• **Material for the task**
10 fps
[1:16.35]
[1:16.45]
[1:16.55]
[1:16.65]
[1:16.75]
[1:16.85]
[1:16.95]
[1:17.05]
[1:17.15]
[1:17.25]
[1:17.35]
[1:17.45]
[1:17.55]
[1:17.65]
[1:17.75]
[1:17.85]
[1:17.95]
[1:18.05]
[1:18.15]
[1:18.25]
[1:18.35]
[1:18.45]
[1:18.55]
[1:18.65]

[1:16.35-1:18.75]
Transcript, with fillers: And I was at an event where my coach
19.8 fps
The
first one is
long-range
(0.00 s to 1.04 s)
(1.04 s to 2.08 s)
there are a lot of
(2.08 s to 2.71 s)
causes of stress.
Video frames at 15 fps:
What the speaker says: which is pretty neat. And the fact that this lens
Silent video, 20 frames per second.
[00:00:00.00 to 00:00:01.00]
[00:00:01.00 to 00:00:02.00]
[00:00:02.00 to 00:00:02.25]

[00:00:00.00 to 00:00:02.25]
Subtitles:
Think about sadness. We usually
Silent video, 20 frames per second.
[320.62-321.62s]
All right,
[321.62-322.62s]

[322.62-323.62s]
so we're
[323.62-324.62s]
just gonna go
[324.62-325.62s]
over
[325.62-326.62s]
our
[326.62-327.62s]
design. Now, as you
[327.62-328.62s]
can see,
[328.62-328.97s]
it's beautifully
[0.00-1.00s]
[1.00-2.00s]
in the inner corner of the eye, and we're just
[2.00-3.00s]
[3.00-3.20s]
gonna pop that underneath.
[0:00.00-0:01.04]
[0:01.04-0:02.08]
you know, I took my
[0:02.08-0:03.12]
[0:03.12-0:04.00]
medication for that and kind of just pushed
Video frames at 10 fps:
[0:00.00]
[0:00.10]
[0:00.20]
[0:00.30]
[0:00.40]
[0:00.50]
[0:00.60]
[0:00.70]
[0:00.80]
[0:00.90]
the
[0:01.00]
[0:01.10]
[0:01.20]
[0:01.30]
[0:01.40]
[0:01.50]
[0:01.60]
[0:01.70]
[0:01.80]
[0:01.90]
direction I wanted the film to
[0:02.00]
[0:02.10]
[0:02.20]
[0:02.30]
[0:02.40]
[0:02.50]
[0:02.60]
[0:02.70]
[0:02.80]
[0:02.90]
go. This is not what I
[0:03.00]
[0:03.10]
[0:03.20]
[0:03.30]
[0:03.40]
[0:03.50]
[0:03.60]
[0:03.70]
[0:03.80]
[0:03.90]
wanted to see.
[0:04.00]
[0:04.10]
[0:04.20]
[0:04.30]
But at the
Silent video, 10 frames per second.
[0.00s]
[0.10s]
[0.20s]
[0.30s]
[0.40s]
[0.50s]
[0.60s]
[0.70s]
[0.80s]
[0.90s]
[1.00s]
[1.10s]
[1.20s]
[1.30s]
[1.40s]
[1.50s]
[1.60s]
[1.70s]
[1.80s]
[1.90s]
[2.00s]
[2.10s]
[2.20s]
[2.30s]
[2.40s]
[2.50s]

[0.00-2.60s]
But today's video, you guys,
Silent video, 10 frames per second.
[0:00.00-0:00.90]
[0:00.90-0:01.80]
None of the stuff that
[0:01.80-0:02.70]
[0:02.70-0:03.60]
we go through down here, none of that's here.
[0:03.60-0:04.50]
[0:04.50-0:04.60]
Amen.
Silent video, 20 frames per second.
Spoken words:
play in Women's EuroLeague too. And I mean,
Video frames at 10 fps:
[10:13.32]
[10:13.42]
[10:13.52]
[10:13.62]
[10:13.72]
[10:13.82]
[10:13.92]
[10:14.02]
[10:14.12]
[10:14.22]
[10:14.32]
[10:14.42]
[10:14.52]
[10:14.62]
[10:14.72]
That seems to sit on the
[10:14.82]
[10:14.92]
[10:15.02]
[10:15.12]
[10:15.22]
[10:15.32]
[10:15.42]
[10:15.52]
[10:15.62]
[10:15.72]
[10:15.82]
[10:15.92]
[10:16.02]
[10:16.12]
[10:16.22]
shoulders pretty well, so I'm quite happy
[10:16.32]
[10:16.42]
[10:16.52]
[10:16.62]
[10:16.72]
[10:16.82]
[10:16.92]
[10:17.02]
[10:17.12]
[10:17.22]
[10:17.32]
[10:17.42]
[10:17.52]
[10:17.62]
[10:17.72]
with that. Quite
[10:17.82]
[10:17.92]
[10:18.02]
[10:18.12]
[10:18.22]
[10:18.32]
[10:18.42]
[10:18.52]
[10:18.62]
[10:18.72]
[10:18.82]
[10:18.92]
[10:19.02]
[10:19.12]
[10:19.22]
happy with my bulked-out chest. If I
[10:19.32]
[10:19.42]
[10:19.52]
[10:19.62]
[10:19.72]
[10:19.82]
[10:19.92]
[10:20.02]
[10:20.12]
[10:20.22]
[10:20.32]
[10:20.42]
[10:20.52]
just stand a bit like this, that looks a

• **Required action**
What this task asks for is an exact copy of the material above.

• **Completed task**
10 fps
[1:16.35]
[1:16.45]
[1:16.55]
[1:16.65]
[1:16.75]
[1:16.85]
[1:16.95]
[1:17.05]
[1:17.15]
[1:17.25]
[1:17.35]
[1:17.45]
[1:17.55]
[1:17.65]
[1:17.75]
[1:17.85]
[1:17.95]
[1:18.05]
[1:18.15]
[1:18.25]
[1:18.35]
[1:18.45]
[1:18.55]
[1:18.65]

[1:16.35-1:18.75]
Transcript, with fillers: And I was at an event where my coach
19.8 fps
The
first one is
long-range
(0.00 s to 1.04 s)
(1.04 s to 2.08 s)
there are a lot of
(2.08 s to 2.71 s)
causes of stress.
Video frames at 15 fps:
What the speaker says: which is pretty neat. And the fact that this lens
Silent video, 20 frames per second.
[00:00:00.00 to 00:00:01.00]
[00:00:01.00 to 00:00:02.00]
[00:00:02.00 to 00:00:02.25]

[00:00:00.00 to 00:00:02.25]
Subtitles:
Think about sadness. We usually
Silent video, 20 frames per second.
[320.62-321.62s]
All right,
[321.62-322.62s]

[322.62-323.62s]
so we're
[323.62-324.62s]
just gonna go
[324.62-325.62s]
over
[325.62-326.62s]
our
[326.62-327.62s]
design. Now, as you
[327.62-328.62s]
can see,
[328.62-328.97s]
it's beautifully
[0.00-1.00s]
[1.00-2.00s]
in the inner corner of the eye, and we're just
[2.00-3.00s]
[3.00-3.20s]
gonna pop that underneath.
[0:00.00-0:01.04]
[0:01.04-0:02.08]
you know, I took my
[0:02.08-0:03.12]
[0:03.12-0:04.00]
medication for that and kind of just pushed
Video frames at 10 fps:
[0:00.00]
[0:00.10]
[0:00.20]
[0:00.30]
[0:00.40]
[0:00.50]
[0:00.60]
[0:00.70]
[0:00.80]
[0:00.90]
the
[0:01.00]
[0:01.10]
[0:01.20]
[0:01.30]
[0:01.40]
[0:01.50]
[0:01.60]
[0:01.70]
[0:01.80]
[0:01.90]
direction I wanted the film to
[0:02.00]
[0:02.10]
[0:02.20]
[0:02.30]
[0:02.40]
[0:02.50]
[0:02.60]
[0:02.70]
[0:02.80]
[0:02.90]
go. This is not what I
[0:03.00]
[0:03.10]
[0:03.20]
[0:03.30]
[0:03.40]
[0:03.50]
[0:03.60]
[0:03.70]
[0:03.80]
[0:03.90]
wanted to see.
[0:04.00]
[0:04.10]
[0:04.20]
[0:04.30]
But at the
Silent video, 10 frames per second.
[0.00s]
[0.10s]
[0.20s]
[0.30s]
[0.40s]
[0.50s]
[0.60s]
[0.70s]
[0.80s]
[0.90s]
[1.00s]
[1.10s]
[1.20s]
[1.30s]
[1.40s]
[1.50s]
[1.60s]
[1.70s]
[1.80s]
[1.90s]
[2.00s]
[2.10s]
[2.20s]
[2.30s]
[2.40s]
[2.50s]

[0.00-2.60s]
But today's video, you guys,
Silent video, 10 frames per second.
[0:00.00-0:00.90]
[0:00.90-0:01.80]
None of the stuff that
[0:01.80-0:02.70]
[0:02.70-0:03.60]
we go through down here, none of that's here.
[0:03.60-0:04.50]
[0:04.50-0:04.60]
Amen.
Silent video, 20 frames per second.
Spoken words:
play in Women's EuroLeague too. And I mean,
Video frames at 10 fps:
[10:13.32]
[10:13.42]
[10:13.52]
[10:13.62]
[10:13.72]
[10:13.82]
[10:13.92]
[10:14.02]
[10:14.12]
[10:14.22]
[10:14.32]
[10:14.42]
[10:14.52]
[10:14.62]
[10:14.72]
That seems to sit on the
[10:14.82]
[10:14.92]
[10:15.02]
[10:15.12]
[10:15.22]
[10:15.32]
[10:15.42]
[10:15.52]
[10:15.62]
[10:15.72]
[10:15.82]
[10:15.92]
[10:16.02]
[10:16.12]
[10:16.22]
shoulders pretty well, so I'm quite happy
[10:16.32]
[10:16.42]
[10:16.52]
[10:16.62]
[10:16.72]
[10:16.82]
[10:16.92]
[10:17.02]
[10:17.12]
[10:17.22]
[10:17.32]
[10:17.42]
[10:17.52]
[10:17.62]
[10:17.72]
with that. Quite
[10:17.82]
[10:17.92]
[10:18.02]
[10:18.12]
[10:18.22]
[10:18.32]
[10:18.42]
[10:18.52]
[10:18.62]
[10:18.72]
[10:18.82]
[10:18.92]
[10:19.02]
[10:19.12]
[10:19.22]
happy with my bulked-out chest. If I
[10:19.32]
[10:19.42]
[10:19.52]
[10:19.62]
[10:19.72]
[10:19.82]
[10:19.92]
[10:20.02]
[10:20.12]
[10:20.22]
[10:20.32]
[10:20.42]
[10:20.52]
just stand a bit like this, that looks a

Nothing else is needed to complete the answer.